Failure prediction of beryllium cross-rolled sheets by incorporating closure of cubic polynomial tensor

Abstract

Thin beryllium sheets are known to fail catastrophically when deformed by out-of-plane loadings. Primary objective of this study is to approach the overall problem of failure prediction from a macroscopic point of view. Principal components are (1) development of a higher-order failure criteria, (2) experimental evaluation of strength parameters for cross-rolled beryllium sheet, (3) incorporation of failure criterion into a finite element code, (4) comparison of experimental and numerical results, and (5) application of the criterion to failure loadings for beryllium structures. By supplementing and modifying failure criteria suggested by previous investigators, a multi-dimensional failure surface is proposed for thin beryllium structures. The new criterion is represented by a failure surface in six-dimensional stress space. For simplicity, the criterion is formulated exclusively for orthotropic materials. The proposed criterion calls for a number of uniaxial, biaxial, and triaxial experiments.
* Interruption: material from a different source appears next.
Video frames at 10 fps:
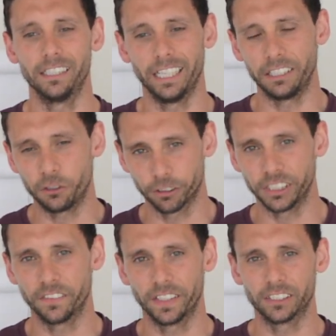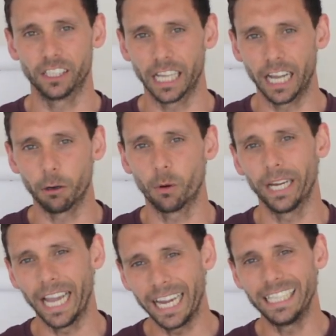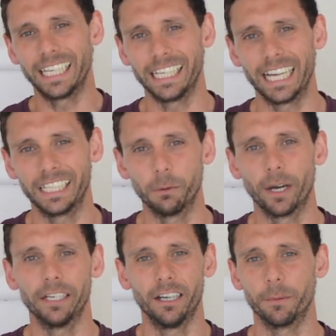injuries and things like that, I'm quite achy anyway.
Results from these tests provide the required strength parameters for the cubic criterion. For a general, three-dimensional, orthotropic material fifteen tests are required. Through-thickness material variations for cross-rolled beryllium sheet are experimentally verified via ultrasonic techniques. Through-thickness elastic moduli range from 296.5 GPa (43.0 x 10^3 ksi) at the neutral axis to 533.7 GPa (77.4 x 10^3 ksi) near the outer surfaces of the plate. A variety of experiments and loading situations establish the credibility of the criterion and the constitutive laws suggested for SR-200 beryllium sheets. These include a plate-plug arrangement under a complex state of stress and clamped plates with an out-of-plane point load at the center, in addition to the numerical predictions for most of the experiments performed for determining the failure coefficients. Failure results for the plate-plug and clamped plate tests are accurate to within 2%. Failure prediction is automated by incorporating the criterion into a commercial finite element package, thereby providing a design and evaluation tool. Numerous fringe plots display numerical displacement, strain, and stress distributions that result from simulation of the laboratory experiments for 2.54-mm (0.10-in.) thick beryllium sheet structures. Comparison of experimental and numerical results suggests that the numerical model is more than adequate for the analysis of SR-200 beryllium structures.